_WHAT IS REQUIRED_
Every entry below has to appear again in your reply, word for word, but no picture may.

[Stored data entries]
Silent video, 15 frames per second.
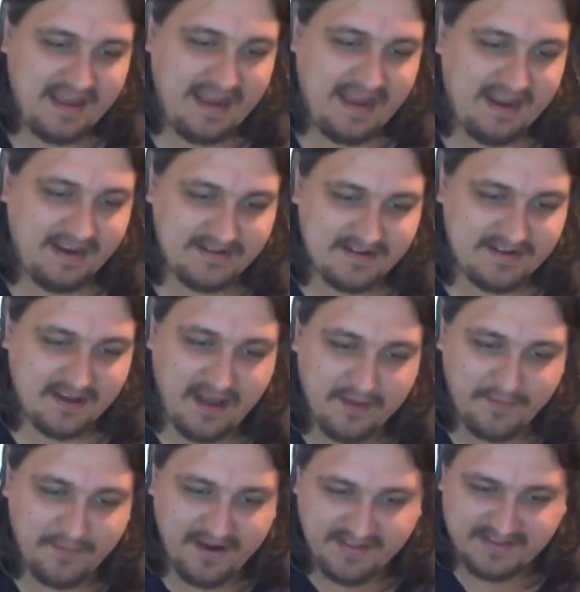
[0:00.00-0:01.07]
And
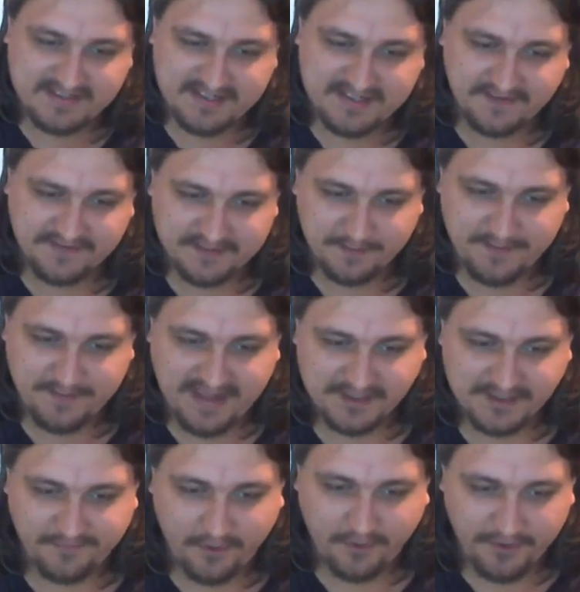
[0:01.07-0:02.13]
I wear that stuff as a
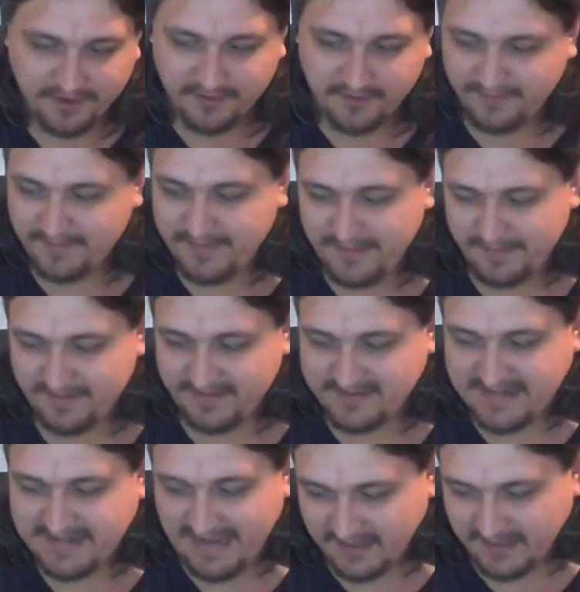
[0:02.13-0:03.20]
badge of honor when people
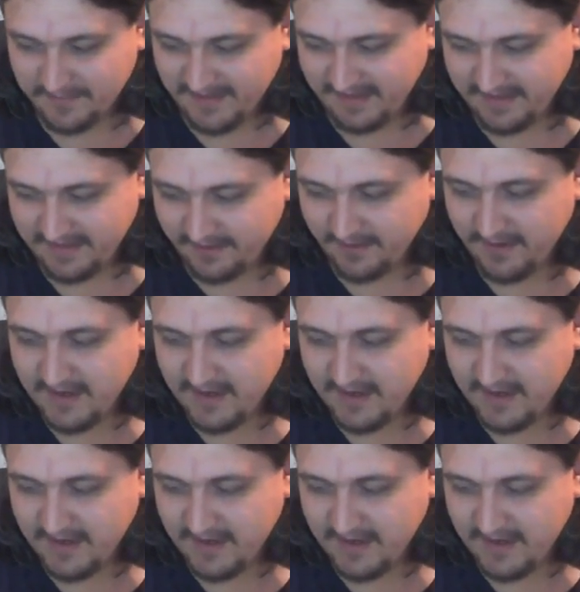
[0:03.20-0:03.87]
attack me, you know,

_RESULT OF THE EXERCISE_
Silent video, 15 frames per second.
[0:00.00-0:01.07]
And
[0:01.07-0:02.13]
I wear that stuff as a
[0:02.13-0:03.20]
badge of honor when people
[0:03.20-0:03.87]
attack me, you know,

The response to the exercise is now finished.